Raccagni Angelo Roberto, Diotallevi Sara, Lolatto Riccardo, Lucente Maria Francesca, Candela Caterina, Gianotti Nicola, Trentacapilli Benedetta, Canetti Diana, Castagna Antonella, Nozza Silvia
Vita-Salute San Raffaele University.
Infectious Diseases Unit, San Raffaele Scientific Institute, Milan, Italy.
AIDS. 2023 Dec 1;37(15):2365-2369. doi: 10.1097/QAD.0000000000003733. Epub 2023 Sep 28.
The study aim was to evaluate whether mpox vaccination with modified vaccinia Ankara-Bavarian Nordic (MVA-BN) may be associated with viral blips or confirmed virologic failures (CVF) in people with HIV (PWH) receiving antiretroviral therapy and the associated factors.
PWH who received MVA-BN, with HIV-RNA less than 50 copies/ml, and CD4 + lymphocytes at least 200 cells/μl in the 6 months prior to vaccination and at least 1 HIV-RNA determination within 3 months from vaccination.
The primary outcome was occurrence of viral blips (1 HIV-RNA ≥50 copies/ml) and CVF (1 HIV-RNA ≥1000 copies/ml or ≥2 consecutive HIV-RNA ≥50 copies/ml) following MVA-BN. Changes in CD4 + and CD4 + /CD8 + were secondary outcomes. Residual viremia was defined as detectable HIV-RNA less than 50 copies/ml. PWH already vaccinated against smallpox received single-dose MVA-BN. Mann--Whitney rank-sum test or chi-square/Fisher's test applied.
Overall, 187 PWH were included: 147 received two doses of MVA-BN, 40 single-dose. Six viral blips [incidence rate = 1.59/100-person months of follow-up (PMFU), 95% confidence interval (95% CI) = 0.58-3.47], and three CVFs [incidence rate = 0.80/100-PMFU (95% CI = 0.16-2.33)] were observed. Two CVFs occurred at second dose with presence of detectable HIV-RNA following first one, with high compliance to antiretroviral therapy (ART). PWH with viral blips or CVFs had, prior to first vaccination, more frequently residual viremia [77% ( n = 7) versus 35% ( n = 62), P = 0.01]. No differences in ART ( P = 0.42) and number of MBA-BN doses ( P = 0.40) was found. In two cases of CVFs, ART was changed; all VBs resolved within 1 month.
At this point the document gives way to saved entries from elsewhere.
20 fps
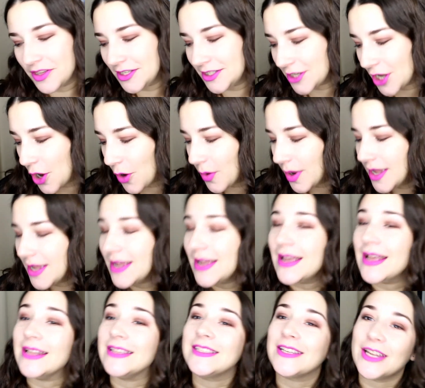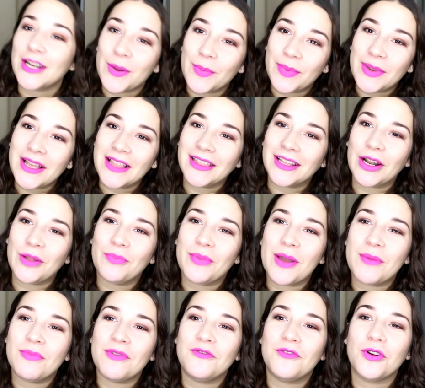So it's gonna be a little
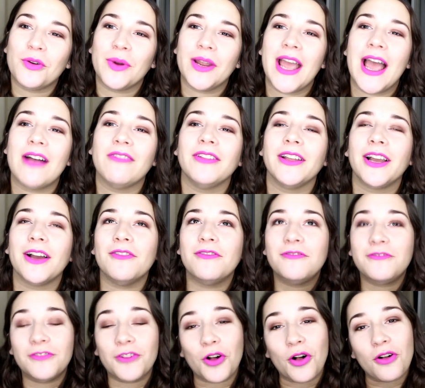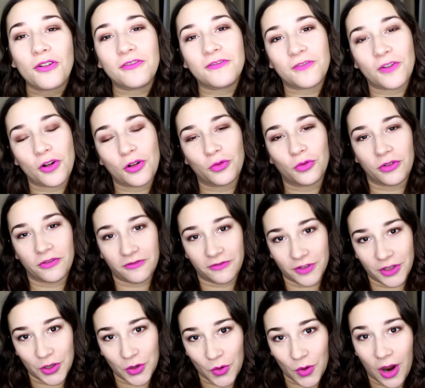bit before we have like a full, full
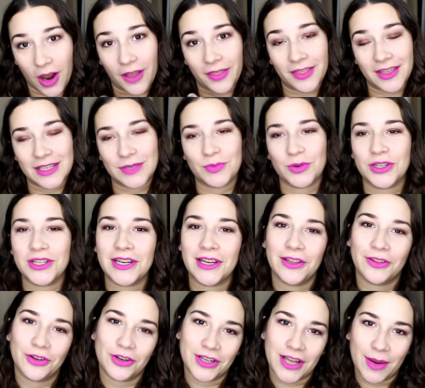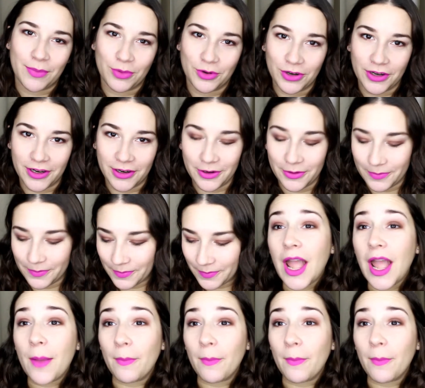review on this particular diaper here.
Although rare, viral blips and CVFs following MVA-BN vaccination among PWH receiving ART were identified. Close monitoring of HIV-RNA during mpox vaccination should be encouraged.
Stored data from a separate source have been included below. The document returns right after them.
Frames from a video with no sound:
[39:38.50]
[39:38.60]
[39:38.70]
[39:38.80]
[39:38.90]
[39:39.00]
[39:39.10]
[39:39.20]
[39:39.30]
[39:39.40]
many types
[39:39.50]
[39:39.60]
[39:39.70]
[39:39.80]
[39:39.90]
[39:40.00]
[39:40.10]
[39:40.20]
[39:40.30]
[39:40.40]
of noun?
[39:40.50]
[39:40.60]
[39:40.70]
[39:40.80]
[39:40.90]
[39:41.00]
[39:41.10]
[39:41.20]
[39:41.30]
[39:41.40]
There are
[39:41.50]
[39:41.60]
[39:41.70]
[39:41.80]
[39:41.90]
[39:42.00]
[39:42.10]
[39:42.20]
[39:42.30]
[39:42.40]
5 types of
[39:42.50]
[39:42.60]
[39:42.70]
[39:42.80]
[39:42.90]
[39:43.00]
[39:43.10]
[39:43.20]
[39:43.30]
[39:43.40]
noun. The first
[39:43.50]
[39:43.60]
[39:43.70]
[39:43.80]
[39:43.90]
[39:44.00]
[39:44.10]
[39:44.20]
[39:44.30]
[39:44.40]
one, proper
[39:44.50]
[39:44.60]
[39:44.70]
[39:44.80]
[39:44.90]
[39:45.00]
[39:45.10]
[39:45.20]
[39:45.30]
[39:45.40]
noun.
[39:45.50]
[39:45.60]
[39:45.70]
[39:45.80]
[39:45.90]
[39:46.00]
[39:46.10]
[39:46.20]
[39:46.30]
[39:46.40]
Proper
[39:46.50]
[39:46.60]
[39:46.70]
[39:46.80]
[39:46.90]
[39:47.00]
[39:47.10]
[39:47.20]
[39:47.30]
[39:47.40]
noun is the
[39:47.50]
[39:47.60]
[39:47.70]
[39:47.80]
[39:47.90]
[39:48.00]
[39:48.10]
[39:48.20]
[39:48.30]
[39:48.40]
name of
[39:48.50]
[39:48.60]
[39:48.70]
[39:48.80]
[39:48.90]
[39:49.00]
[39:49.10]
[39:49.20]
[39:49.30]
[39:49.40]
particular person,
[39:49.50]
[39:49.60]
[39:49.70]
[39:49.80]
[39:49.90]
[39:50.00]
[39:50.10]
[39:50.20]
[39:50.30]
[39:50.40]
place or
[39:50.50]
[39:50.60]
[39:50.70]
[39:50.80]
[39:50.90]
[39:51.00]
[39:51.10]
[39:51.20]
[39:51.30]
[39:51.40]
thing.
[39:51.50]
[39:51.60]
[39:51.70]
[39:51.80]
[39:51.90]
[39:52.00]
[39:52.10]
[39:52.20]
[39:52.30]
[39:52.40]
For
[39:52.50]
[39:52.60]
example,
本研究旨在评估接种改良安卡拉痘苗-巴伐利亚北欧株(MVA-BN)进行猴痘疫苗接种是否可能与接受抗逆转录病毒治疗的艾滋病毒感染者(PWH)出现病毒波动或确诊病毒学失败(CVF)及其相关因素有关。
接种MVA-BN的PWH,接种前6个月HIV-RNA低于50拷贝/ml,CD4+淋巴细胞至少200个/μl,且接种后3个月内至少进行1次HIV-RNA检测。
主要结局是接种MVA-BN后出现病毒波动(1次HIV-RNA≥50拷贝/ml)和CVF(1次HIV-RNA≥1000拷贝/ml或≥2次连续HIV-RNA≥50拷贝/ml)。CD4+和CD4+/CD8+的变化为次要结局。残余病毒血症定义为可检测到的HIV-RNA低于50拷贝/ml。已接种天花疫苗的PWH接种单剂量MVA-BN。采用曼-惠特尼秩和检验或卡方/费舍尔检验。
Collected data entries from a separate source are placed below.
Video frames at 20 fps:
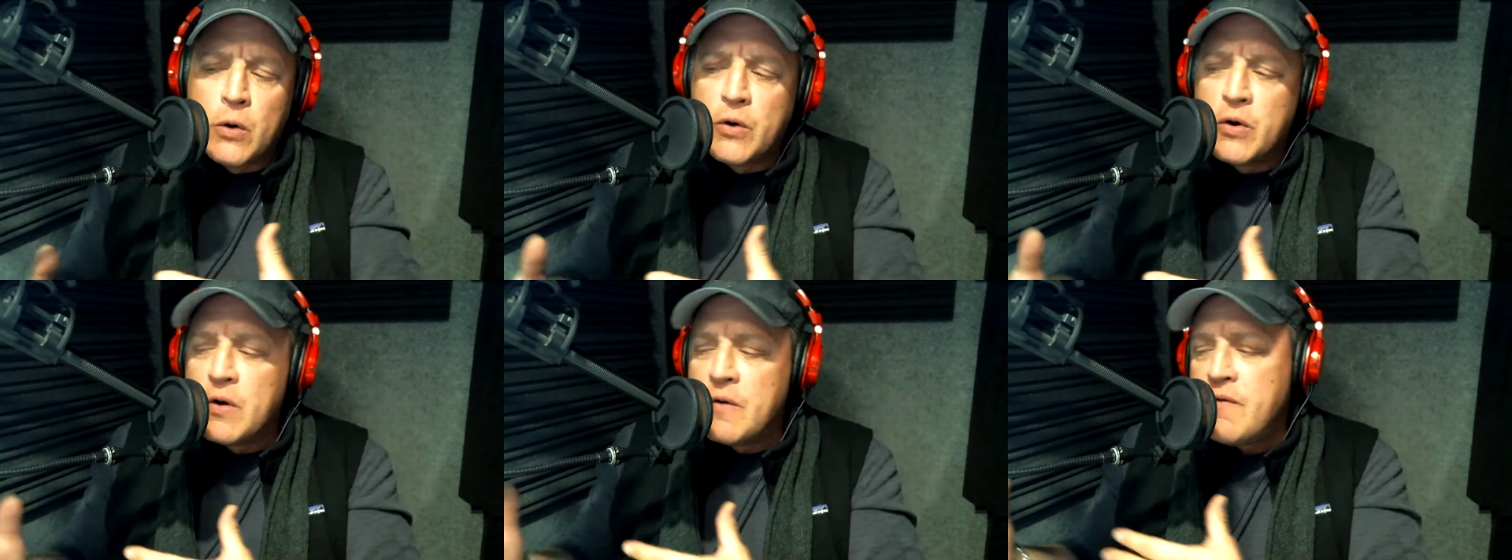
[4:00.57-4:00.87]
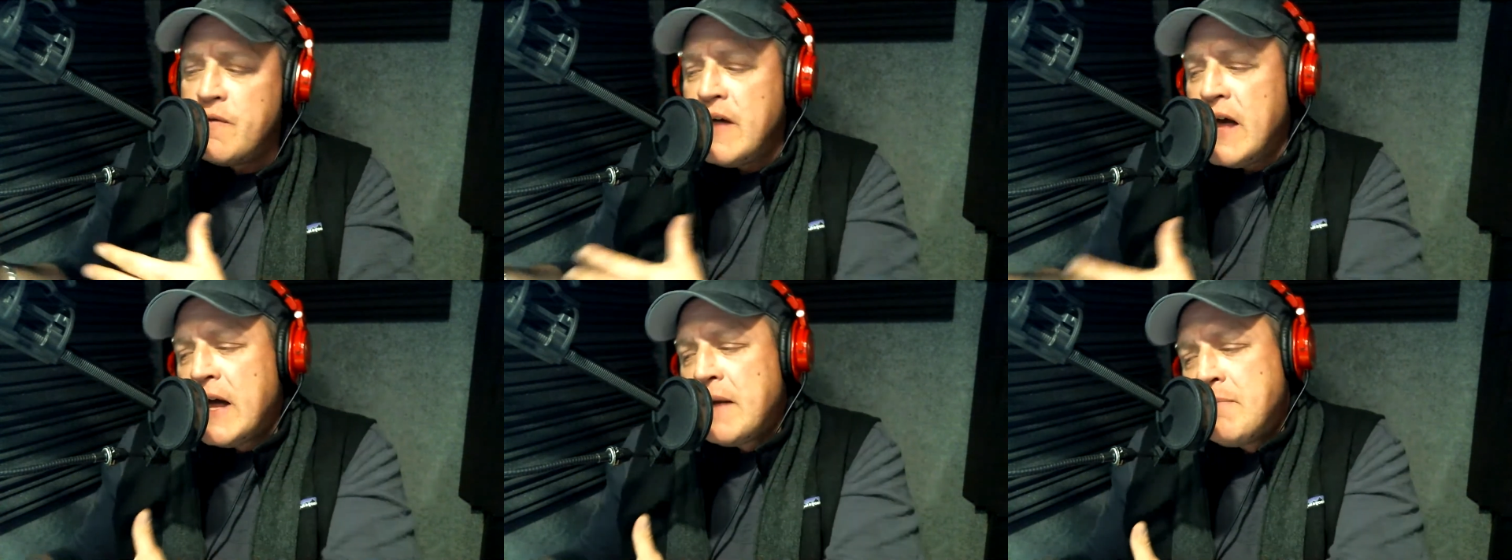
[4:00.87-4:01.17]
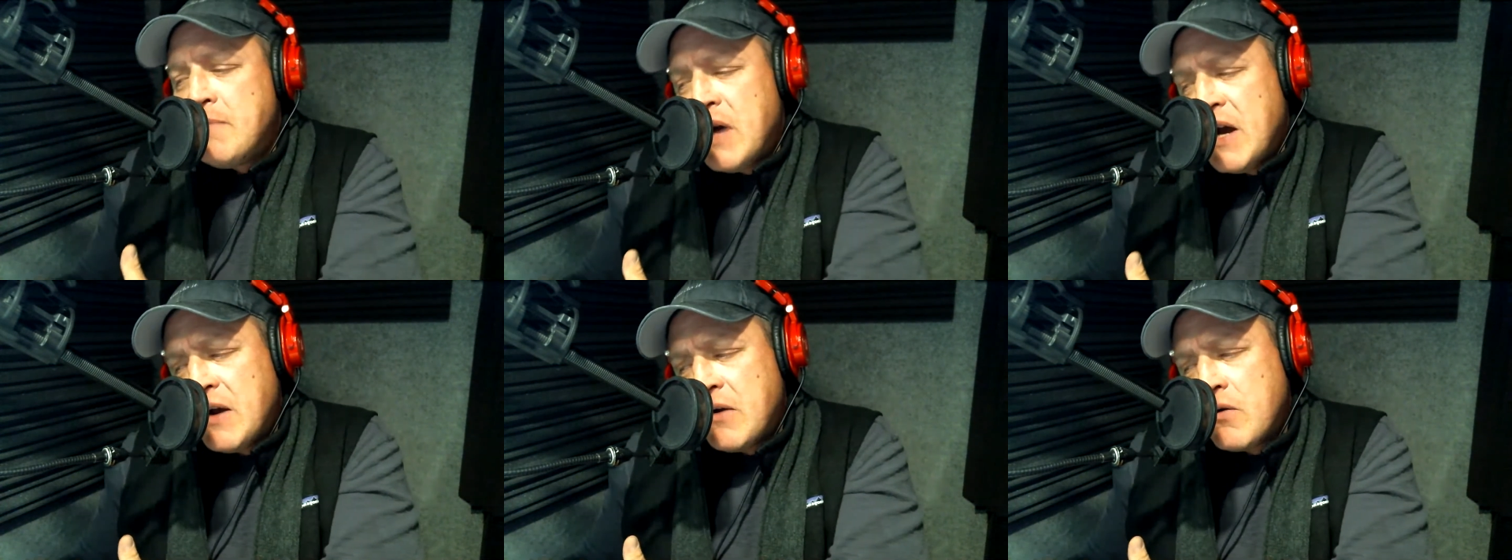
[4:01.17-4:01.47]
or that
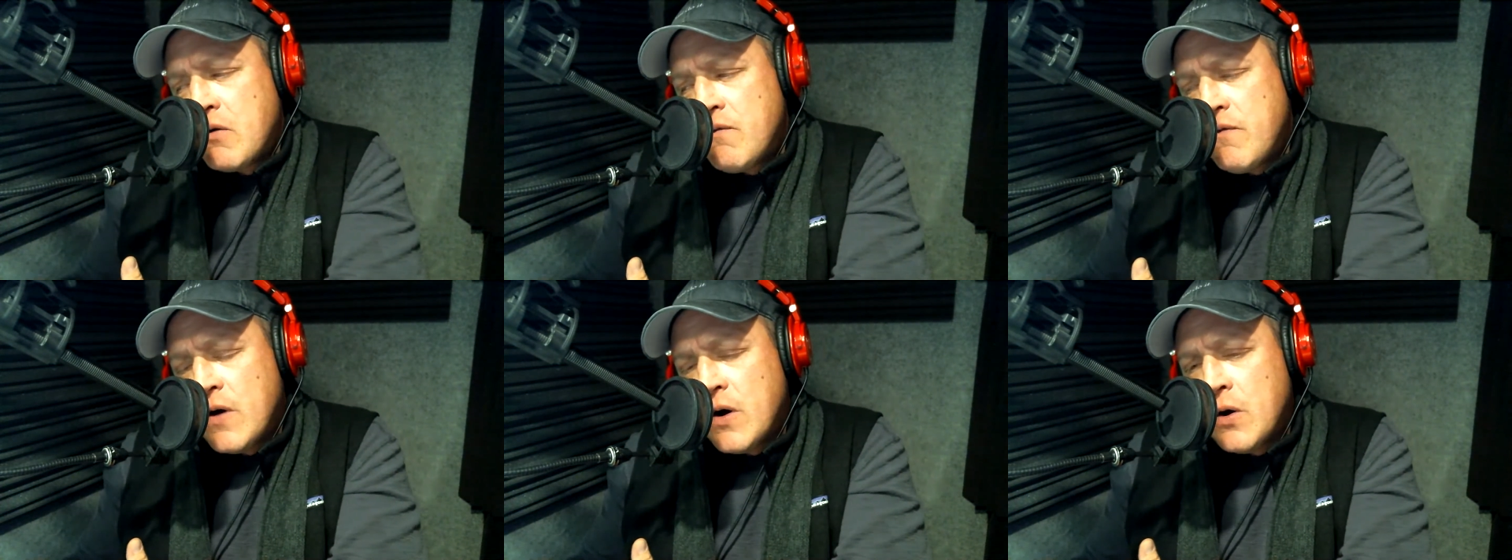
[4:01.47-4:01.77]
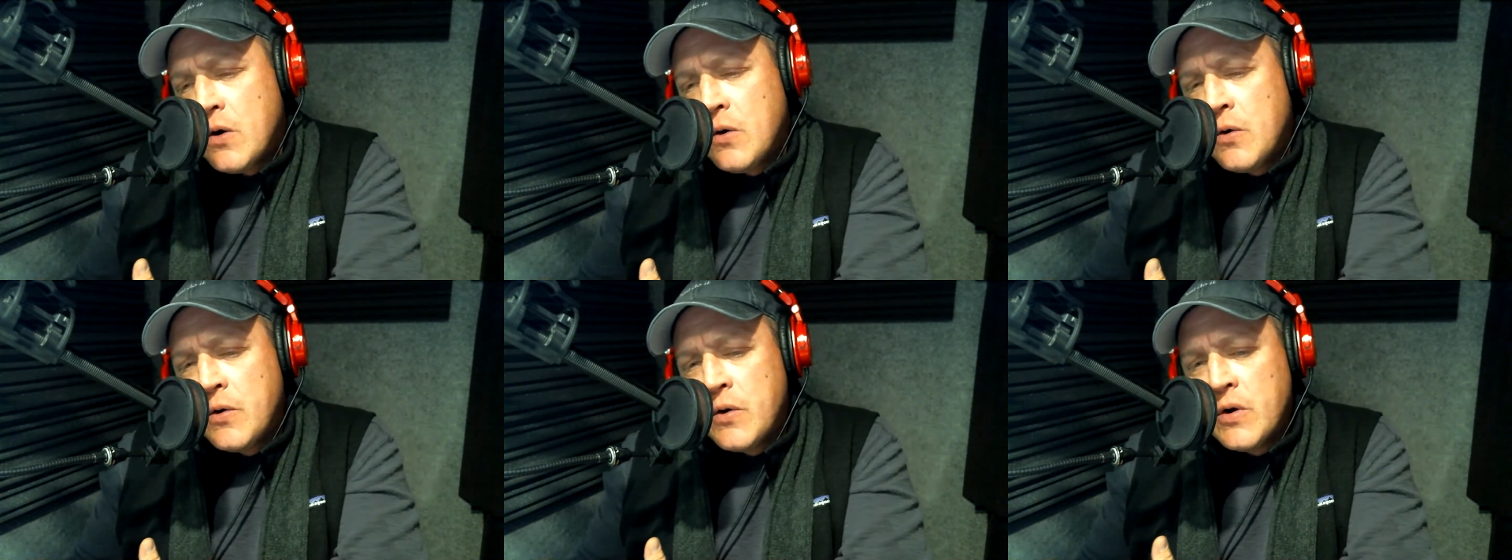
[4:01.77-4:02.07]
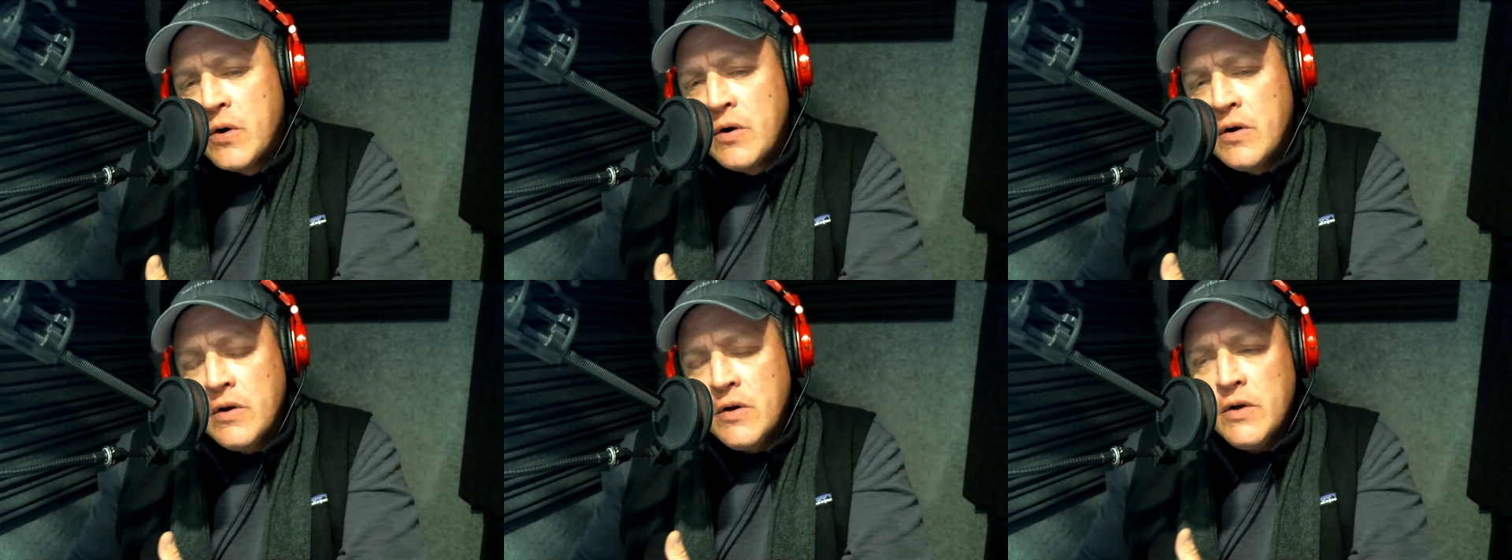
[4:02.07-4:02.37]
microphone
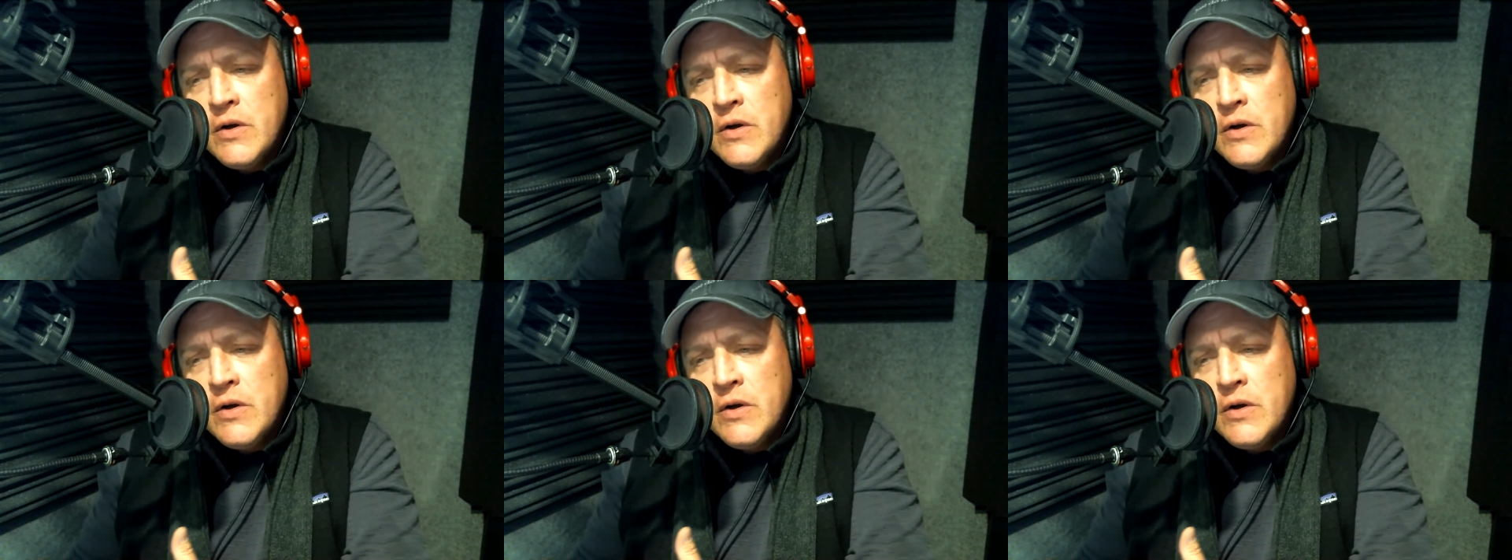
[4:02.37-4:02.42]
or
总体而言,纳入了187名PWH:147人接种两剂MVA-BN,40人接种单剂量。观察到6次病毒波动[发病率=1.59/100人月随访(PMFU),95%置信区间(95%CI)=0.58-3.47],以及3次CVF[发病率=0.80/100-PMFU(95%CI=0.16-2.33)]。2次CVF发生在第二剂接种后,第一剂接种后存在可检测到的HIV-RNA,对抗逆转录病毒治疗(ART)的依从性高。出现病毒波动或CVF的PWH在首次接种前更频繁地出现残余病毒血症[77%(n=7)对35%(n=62),P=0.01]。在ART(P=0.42)和MVA-BN剂量数(P=0.40)方面未发现差异。在2例CVF病例中,更改了ART;所有病毒波动在1个月内消退。
尽管罕见,但在接受ART的PWH中,接种MVA-BN后出现了病毒波动和CVF。应鼓励在猴痘疫苗接种期间密切监测HIV-RNA。